Dans cette perspective, développée dans le livre de Raül Romeva, économiste de l’ex gouvernement catalan, Som una nació europea (i una carpeta incòmoda): Catalunya vista des d'Europa – ed. Rosa dels Vents 2014, le problème en Espagne, c’est la concurrence Madrid-Barcelone. Madrid, capitale politique et financière, prend le pas sur Barcelone. Barcelone reste le principal foyer de recherche et d’innovation en Espagne, mais la politique du gouvernement central compromettra cette situation. L'argument des indépendantistes est que ce déséquilibre ne pourra que s’aggraver, au point de rendre sans objet l’autonomie, autour d’une capitale « régionale » rendue sans réel rayonnement au sein d’une Europe Fédérale.
Incompréhensions européennes

Le Gouvernement central n’a jamais voulu reconsidérer sa position. Là sont les causes directes de la crise que traverse l’Espagne. La seule parade des instances politiques catalanes, pour éviter la subordination économique et financière à Madrid, a été de mobiliser les catalans pour une indépendance, sur des bases qui combinaient réalisme économique et sentiments nationaux. Cependant, dans une Europe marquée par la montée des nationalismes réactionnaires, cet indépendantisme constructif ne pouvait être ni compris ni soutenu par les Etats. Certains y ont vu un risque de déstabilisation, surtout dans le contexte inattendu de fragilité de l’axe franco-allemand. La déclaration d’indépendance n’est pas arrivée au bon moment. Le pouvoir central a bénéficié d’appuis de circonstance.

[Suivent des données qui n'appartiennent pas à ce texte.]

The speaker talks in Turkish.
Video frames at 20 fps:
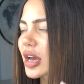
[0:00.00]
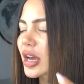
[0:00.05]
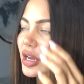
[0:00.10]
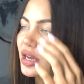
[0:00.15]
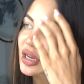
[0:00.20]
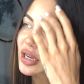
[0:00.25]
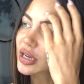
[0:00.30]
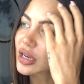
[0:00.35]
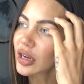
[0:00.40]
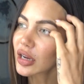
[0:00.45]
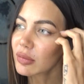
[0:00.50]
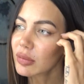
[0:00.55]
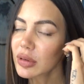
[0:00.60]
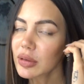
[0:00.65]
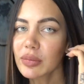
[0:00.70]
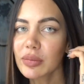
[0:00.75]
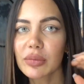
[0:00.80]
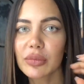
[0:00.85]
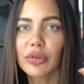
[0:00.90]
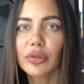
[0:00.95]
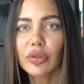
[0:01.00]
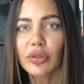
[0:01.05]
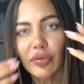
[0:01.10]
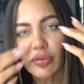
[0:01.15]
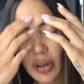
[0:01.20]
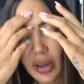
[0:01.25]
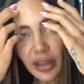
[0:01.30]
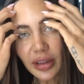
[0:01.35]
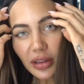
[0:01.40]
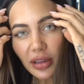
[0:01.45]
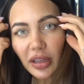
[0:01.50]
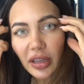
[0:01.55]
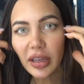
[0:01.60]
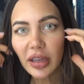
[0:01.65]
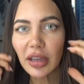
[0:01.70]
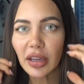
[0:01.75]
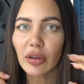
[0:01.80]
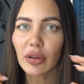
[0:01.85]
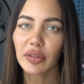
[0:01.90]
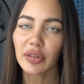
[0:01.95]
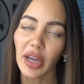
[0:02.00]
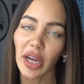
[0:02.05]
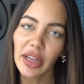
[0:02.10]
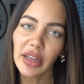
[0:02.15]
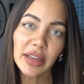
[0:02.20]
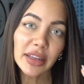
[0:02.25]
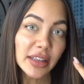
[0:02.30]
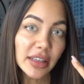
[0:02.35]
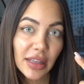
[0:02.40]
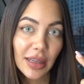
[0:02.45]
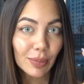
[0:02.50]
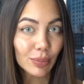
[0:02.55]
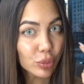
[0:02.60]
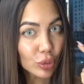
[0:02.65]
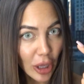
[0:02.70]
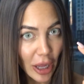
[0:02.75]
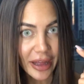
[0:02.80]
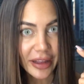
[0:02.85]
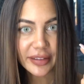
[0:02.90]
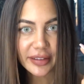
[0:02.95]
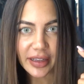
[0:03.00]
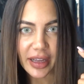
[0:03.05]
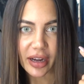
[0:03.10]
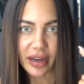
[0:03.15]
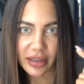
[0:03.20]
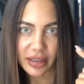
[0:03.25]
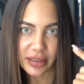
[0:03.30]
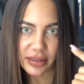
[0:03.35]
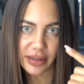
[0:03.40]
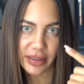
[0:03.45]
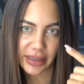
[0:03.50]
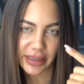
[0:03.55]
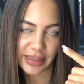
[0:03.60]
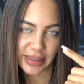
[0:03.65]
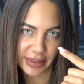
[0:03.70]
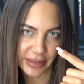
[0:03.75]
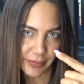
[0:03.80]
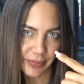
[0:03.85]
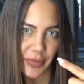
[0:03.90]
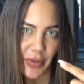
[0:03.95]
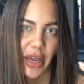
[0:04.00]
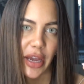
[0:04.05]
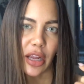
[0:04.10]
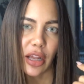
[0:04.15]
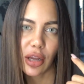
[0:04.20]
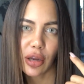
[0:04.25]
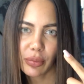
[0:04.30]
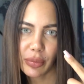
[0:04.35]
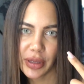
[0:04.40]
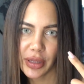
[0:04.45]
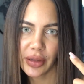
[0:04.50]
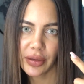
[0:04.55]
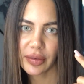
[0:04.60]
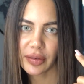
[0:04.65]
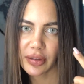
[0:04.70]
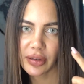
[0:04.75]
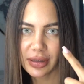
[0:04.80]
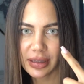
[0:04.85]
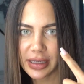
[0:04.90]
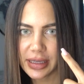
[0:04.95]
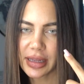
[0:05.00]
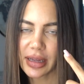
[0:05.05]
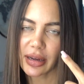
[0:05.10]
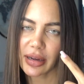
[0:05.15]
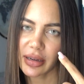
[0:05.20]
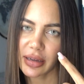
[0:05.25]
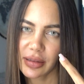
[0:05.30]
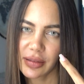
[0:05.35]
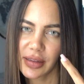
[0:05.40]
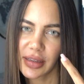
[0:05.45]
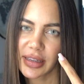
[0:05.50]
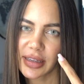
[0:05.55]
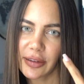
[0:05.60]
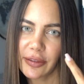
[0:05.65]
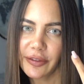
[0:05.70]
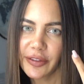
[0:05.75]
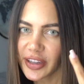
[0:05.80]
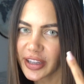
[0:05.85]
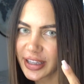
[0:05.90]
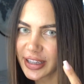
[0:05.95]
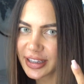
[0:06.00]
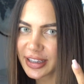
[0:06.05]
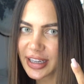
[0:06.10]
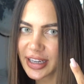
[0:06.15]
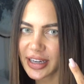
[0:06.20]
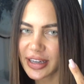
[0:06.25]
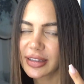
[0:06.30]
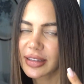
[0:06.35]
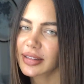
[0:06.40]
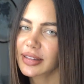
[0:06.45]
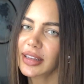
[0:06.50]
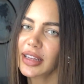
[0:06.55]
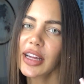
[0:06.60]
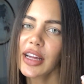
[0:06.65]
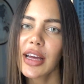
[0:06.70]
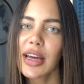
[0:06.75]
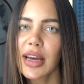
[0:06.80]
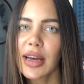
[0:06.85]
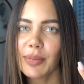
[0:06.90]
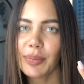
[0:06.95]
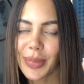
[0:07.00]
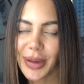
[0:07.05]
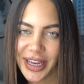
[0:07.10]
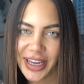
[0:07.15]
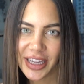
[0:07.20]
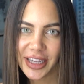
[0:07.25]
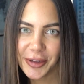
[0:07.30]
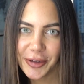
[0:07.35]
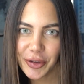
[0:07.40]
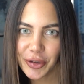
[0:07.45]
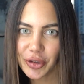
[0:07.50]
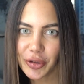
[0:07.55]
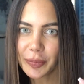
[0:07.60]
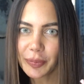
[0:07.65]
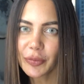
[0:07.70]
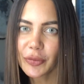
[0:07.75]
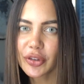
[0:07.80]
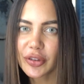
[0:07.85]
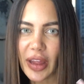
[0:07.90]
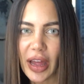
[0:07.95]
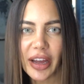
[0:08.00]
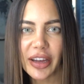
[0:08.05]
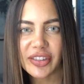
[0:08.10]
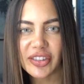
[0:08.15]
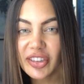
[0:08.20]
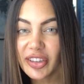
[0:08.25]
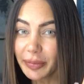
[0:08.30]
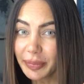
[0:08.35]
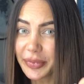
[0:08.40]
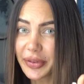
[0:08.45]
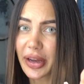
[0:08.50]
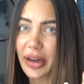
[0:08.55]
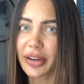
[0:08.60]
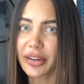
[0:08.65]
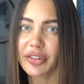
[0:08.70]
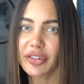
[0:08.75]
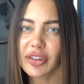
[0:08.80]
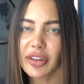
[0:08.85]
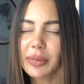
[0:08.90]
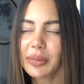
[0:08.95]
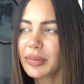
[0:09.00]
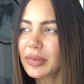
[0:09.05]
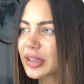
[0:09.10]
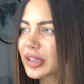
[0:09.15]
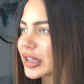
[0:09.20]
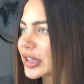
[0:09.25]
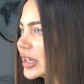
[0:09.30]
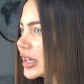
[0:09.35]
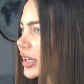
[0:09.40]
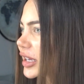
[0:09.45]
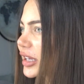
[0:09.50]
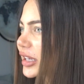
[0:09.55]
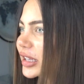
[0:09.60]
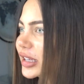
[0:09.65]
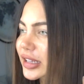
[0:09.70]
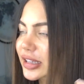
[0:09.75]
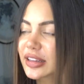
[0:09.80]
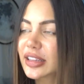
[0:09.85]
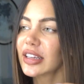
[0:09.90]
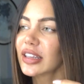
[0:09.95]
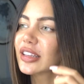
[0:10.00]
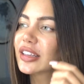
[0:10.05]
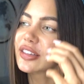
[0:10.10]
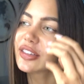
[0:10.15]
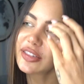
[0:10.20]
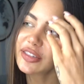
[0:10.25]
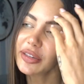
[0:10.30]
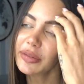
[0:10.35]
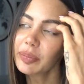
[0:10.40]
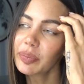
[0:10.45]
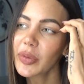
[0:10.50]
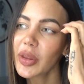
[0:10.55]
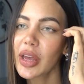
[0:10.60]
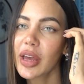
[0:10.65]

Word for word: Ee, ama lütfen e, özellikle de bu lens hakkındaki, Luminous Green hakkındaki fikirlerinizi bekliyorum. Daha şimdi açtım e, ilk deneyişim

Ne parlons pas ici de résurgence du Franquisme. Le garrot n’a rien à voir avec l’incarcération dans des prisons modernes. Ce que révèle en fait la maladresse et une certaine incompétence à gouverner de l’équipe Rajoy, c’est bien l’incapacité à construire un système éducatif performant, à former des élites politiques responsables et compétentes, qui puissent maîtriser une situation de crise politique.
Un système éducatif indigent

Par son incapacité à construire un système éducatif performant (la seule université espagnole des 150 premières du classement de Shanghai est la privée catalane Pompeu Fabra) l’Etat hypothèque gravement l’avenir des jeunes générations. La seule voie vers la réussite sociale qu’il favorise est celle de la finance facile, de la corruption et de l’abus de biens publics, espagnols et européens.
L’exemple allemand, qui sera sans doute bientôt suivi par l’Italie, montre que le choix d’organisation fédérale de l’état permet d’allier initiative locale et coopération dans un espace politique commun. Une Espagne organisée sur le modèle d’un état Fédéral, apaiserait les tensions intérieures, et surtout contribuerait à faire avancer l’idée d’une Europe fédérale.
Une Espagne fédérale à l’avantage européen
Au-delà du conflit de façade légalité-légitimité, le seul thème qu’abordent les débats médiatiques, il faut comprendre comment la jeune démocratie Espagnole peut atteindre sa maturité, en donnant à tous les citoyens de cet Etat les moyens matériels et intellectuels d’exercer leurs droits, et de s’y épanouir. Une proposition concrète dans ce sens serait la création d’un Fonds national -Fédéral !- d’aide à l’innovation industrielle et technologique, sociale et éducative. Il appuierait les projets innovants de chaque Communauté et aiderait à la diffusion de leurs résultats sur l’ensemble de la Fédération.
*détenu par la Justice depuis le 4 novembre pour sédition, Ndlr.